We definitely found lots of pollinators and other beneficial insects visiting our sunflowers – different bee varieties, ladybugs… We also talked about how sunflower seeds could be good food for squirrels or birds over the winter (but decided not to leave many out there for them, as we don’t want too many of those critters getting used to finding food in our school food garden…)
The sunflowers even saved the day for me one rainy day at the end of October. I had made outdoor plans with a couple of classes, but figured out the night before that it was promising to be pouring rain all day. Last minute lesson changes… eeek! Then I remembered that I had all sorts of sunflower seed heads that I’d brought inside – we could explore those! With a Kindergarten class, I read a sunflower storybook, and then in small groups, we used magnifying glasses to just observe the sunflower seed heads up close – we looked at the dried blossoms, checked out the seeds… We even weighed the seed heads (the biggest one was around 3 pounds!). With the grade ones, it turned into a bigger seed activity – with their teacher, they removed the seeds from the pumpkin which would become their jack-o-lantern and counted/estimated the number of seeds in there. With the other half of the class, we checked out the sunflower seed heads up close. And I had also brought a bunch of different seeds which we could describe using different attributes (size, shape, colour, etc), and since they had been learning about patterns in math, they then also made patterns using the seeds. Lots of creativity!
I was also very curious about how many seeds all of these seed heads had. So amazing how many seeds come from just one seed having been planted! The grade 4/5s did some estimating (using some different estimating strategies), and then a few weeks later, the grade 1/2s started counting the seeds… Turns out that’s a longer project that just an hour or so… We started by reading a book called “How Many Seeds in a Pumpkin” – among other things, the book talks about estimating, and also about counting by 2s, 5s and 10s. A nice story – definitely a good one to have in one’s Garden Educator library. The students then worked in groups and started removing the seeds from the seed heads, and then counting them by 10s. Each group had a different sunflower seed head. The group that counted the most got to about 400… and they weren’t even close to being done. (So many seeds!) A project for me to finish over the winter…

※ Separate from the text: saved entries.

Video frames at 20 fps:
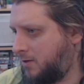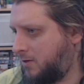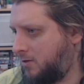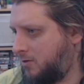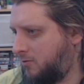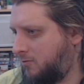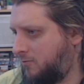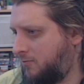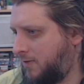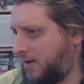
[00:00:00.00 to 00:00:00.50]

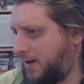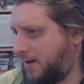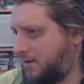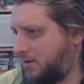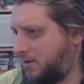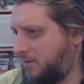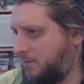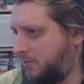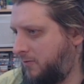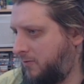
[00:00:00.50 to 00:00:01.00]

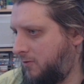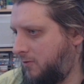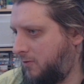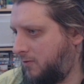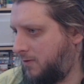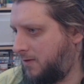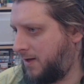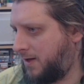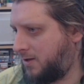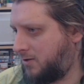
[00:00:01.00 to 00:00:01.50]
corrected
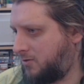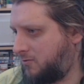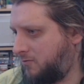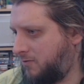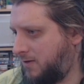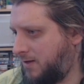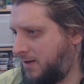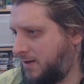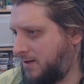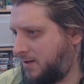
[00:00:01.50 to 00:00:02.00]
before the next
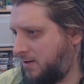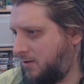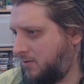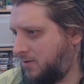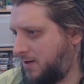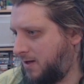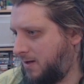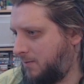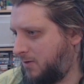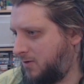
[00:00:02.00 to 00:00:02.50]
release
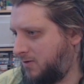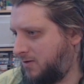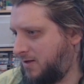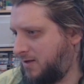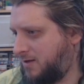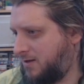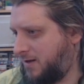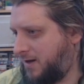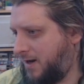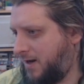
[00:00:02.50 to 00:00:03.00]
goes out, because
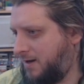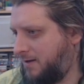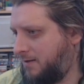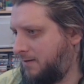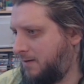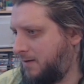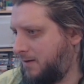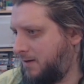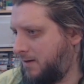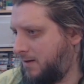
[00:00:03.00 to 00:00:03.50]
this again
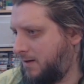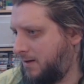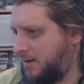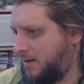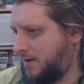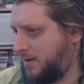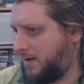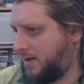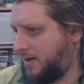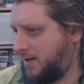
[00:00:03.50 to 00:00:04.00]

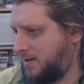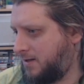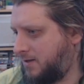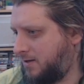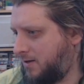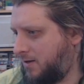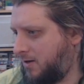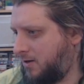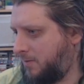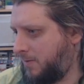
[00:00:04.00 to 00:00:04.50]

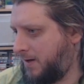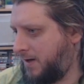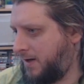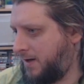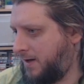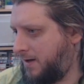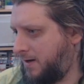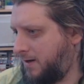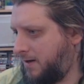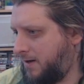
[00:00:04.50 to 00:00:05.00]
isn't going to
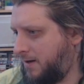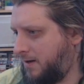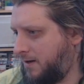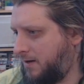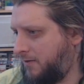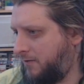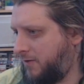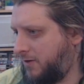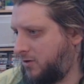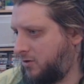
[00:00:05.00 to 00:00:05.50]
be in
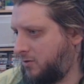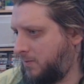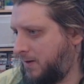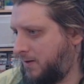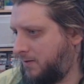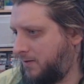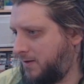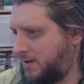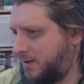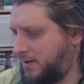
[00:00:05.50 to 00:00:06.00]
an official
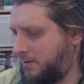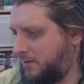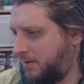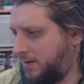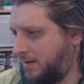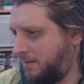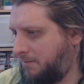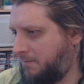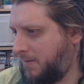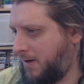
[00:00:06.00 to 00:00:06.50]
build until
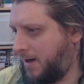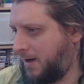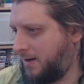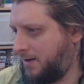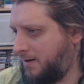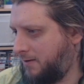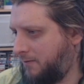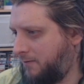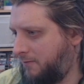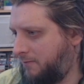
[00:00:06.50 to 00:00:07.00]
the
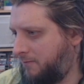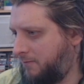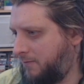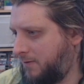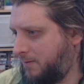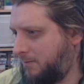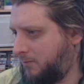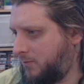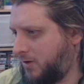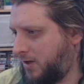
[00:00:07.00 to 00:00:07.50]
end of
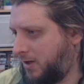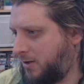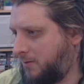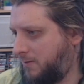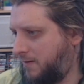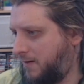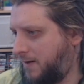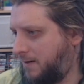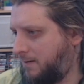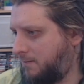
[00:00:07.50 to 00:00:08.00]

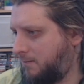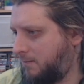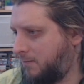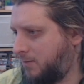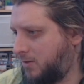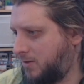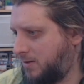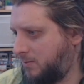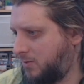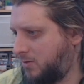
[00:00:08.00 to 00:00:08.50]
January,
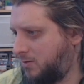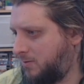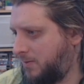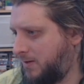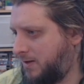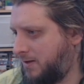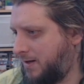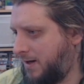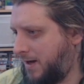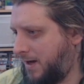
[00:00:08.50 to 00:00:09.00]
because it was
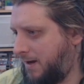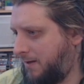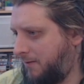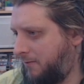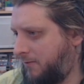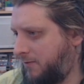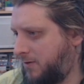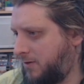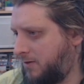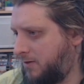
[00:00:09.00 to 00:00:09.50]
submitted
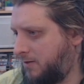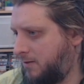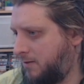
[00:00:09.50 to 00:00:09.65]
after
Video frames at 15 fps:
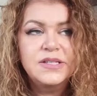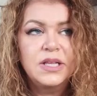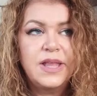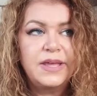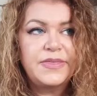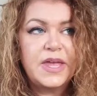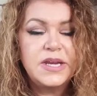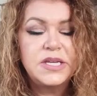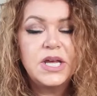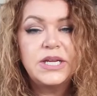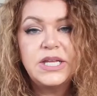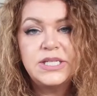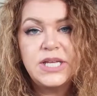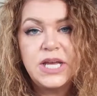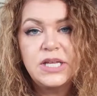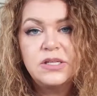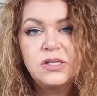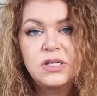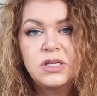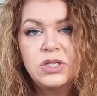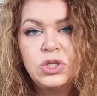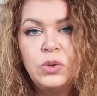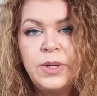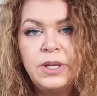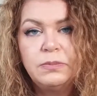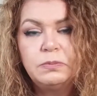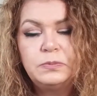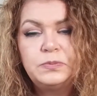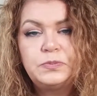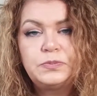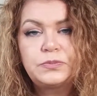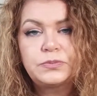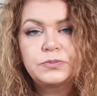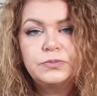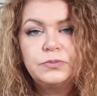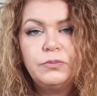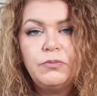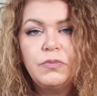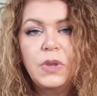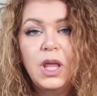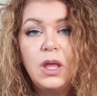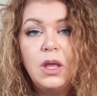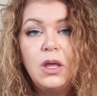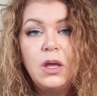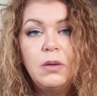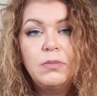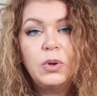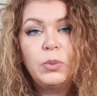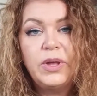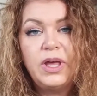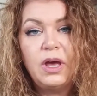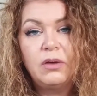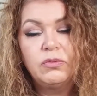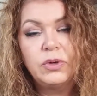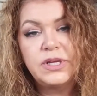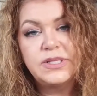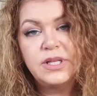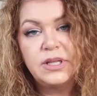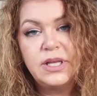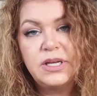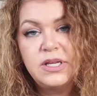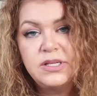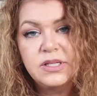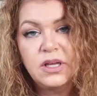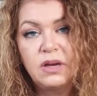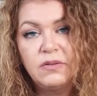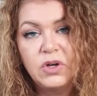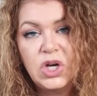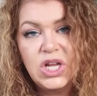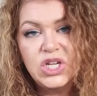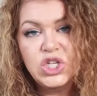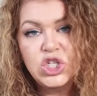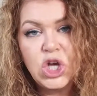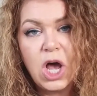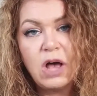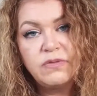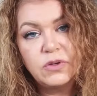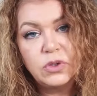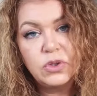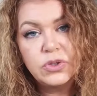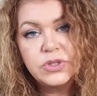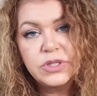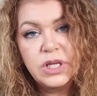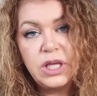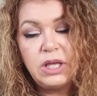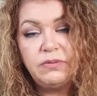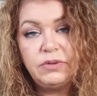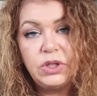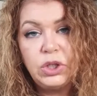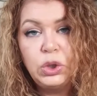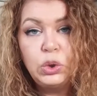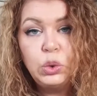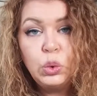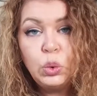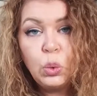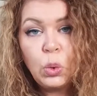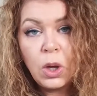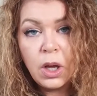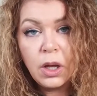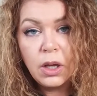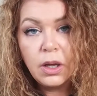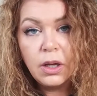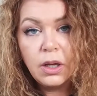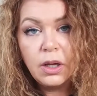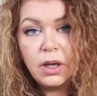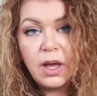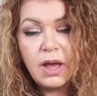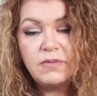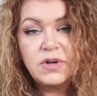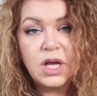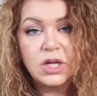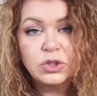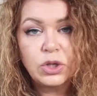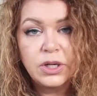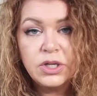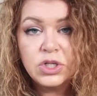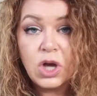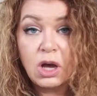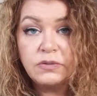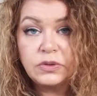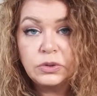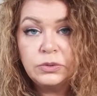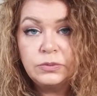like that nutty taste to it. But we have recently discovered chaffles. If you have not tried a chaffle,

And now, what to do with all of the seeds!?! We’ll definitely plant some in the spring. Some folks have suggested roasting and eating some, but I feel like they’re maybe not clean enough. One idea I’ve had is to use some for sprouting/growing shoots in a classroom using our growlights… So I have to find a class that would be into that project.
As many of you surely know, I get pretty excited about and fascinated by seeds, so these sunflowers have been lots of fun for me! But even more fun is when I see students get excited about them too – watching the sunflowers grow, seeing how tall they were, observing the insects visiting the blossoms, examining the development of the seeds, estimating and counting the numbers of seeds (and getting legitimately blown away by the numbers…)… Though the initial fascination with the various aspects of these sunflowers may have been prompted by me, it’s great to see the kids’ own curiosity take over as they go back to observe them week after week, show them to their parents after school, ask questions…
Happy growing (and planning and seed counting…)!